I don't believe that, most NFA groups want the present laws tossed so that everyone can own automatic weapons and suppressors again like the good old days.
It was the NFATCA people. They're backpedaling on it now, but I think their 'engaging' with the administration on NFA rules has come back to bite them in the ass.
Well, so much for ever getting anything class III.
The link to the proposal: https://www.federalregister.gov/art...er-firearms-background-checks-for-responsible
The public comment period begins Monday, 9/9.
I hope we get a large number of polite, articulate letters sent in that show how detrimental this rule would be to everyone: Citizens, BATFE, and CLEOs. As much detail as possible (like quotes from CLEOs that refuse to sign or view this as a burden) will help.
I think this would justify the move in their eyes.
slave's suggestion box. that'll work.
submitting to NFA infringements converts your rights to priveledges, which can be altered, or abolished at the whim of your masters.
how much subjugation are you willing to accept for the priveledge of quiet, short, or automatic weapons?
Any more info on this? Seems like the good buddy system will prevail. The one where you are good friends with the local CLEO will get you the sign off.
Is it time to get my paperwork in for another NFA item on my trust? Or is it too late?
Under the new rule, proposed Sept. 9 by the Bureau of Alcohol, Tobacco, Firearms and Explosives, people linked to the trusts also would have to obtain a sign-off from local law enforcement and undergo criminal background checks. The proposal is open to public comment until December.
The proposed rule is galvanizing gun-control supporters, who say silencers inherently make a weapon more dangerous, and gun-rights advocates, who say the popular portrayal of silencers as the tools of criminals is off base and that silencers protect owners' hearing.

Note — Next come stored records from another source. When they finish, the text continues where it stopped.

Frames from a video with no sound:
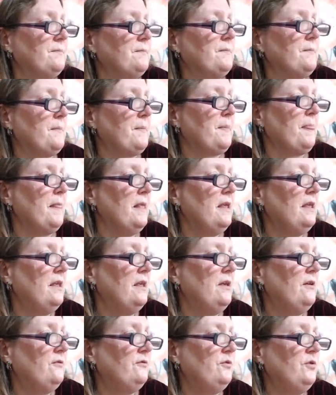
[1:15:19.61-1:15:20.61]

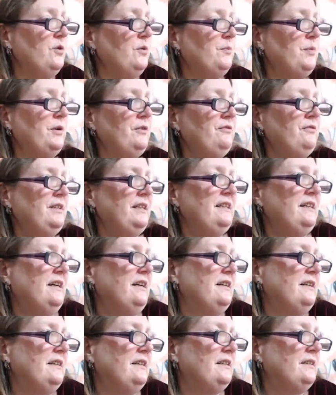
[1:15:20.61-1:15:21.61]
for
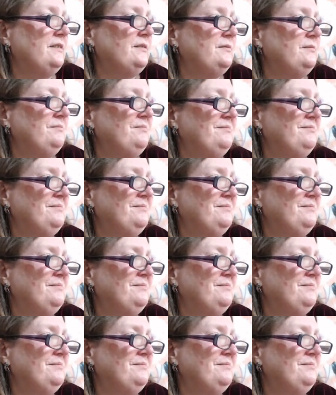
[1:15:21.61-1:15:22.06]
Parina.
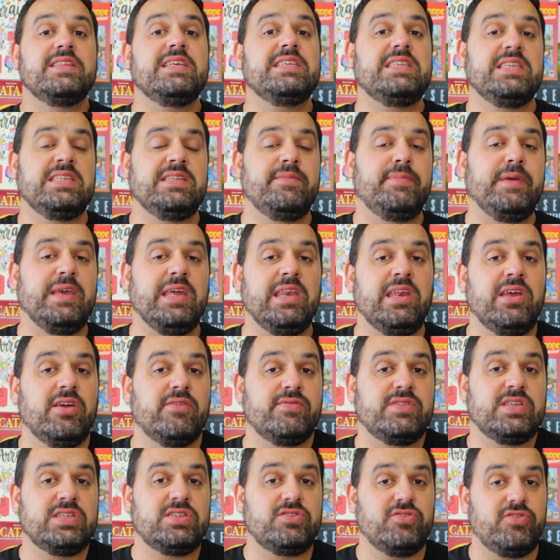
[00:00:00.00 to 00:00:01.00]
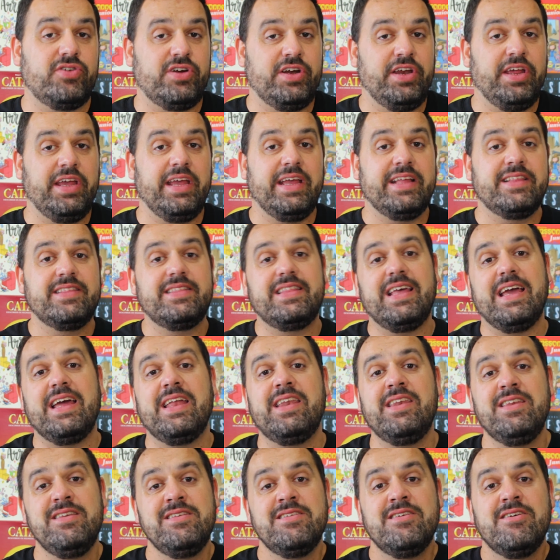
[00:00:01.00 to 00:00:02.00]
this is the beginning of the story, and
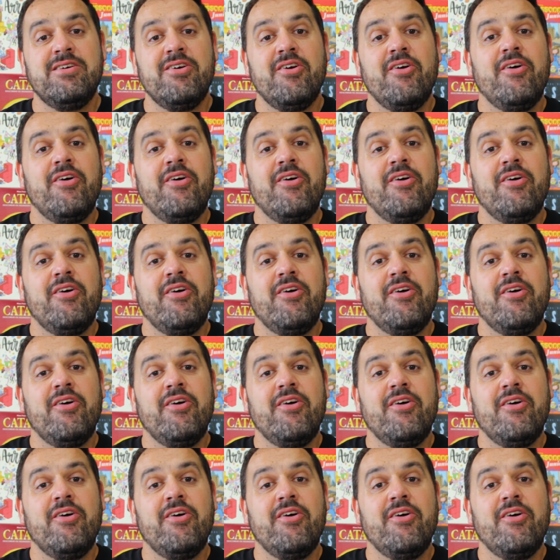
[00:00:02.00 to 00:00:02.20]
then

Gun dealers said signatures are hard to get in many jurisdictions. The ATF acknowledged as much, disclosing in its proposal that several sheriffs and police chiefs had privately expressed their discomfort at signing off on applications for items regulated under the National Firearms Act. A spokeswoman for the ATF declined to comment.
Sheriff David B. Shoar in St. Johns County, Fla., said last year that he would no longer sign off on the paperwork for those seeking weapons covered by the National Firearms Act, including silencers.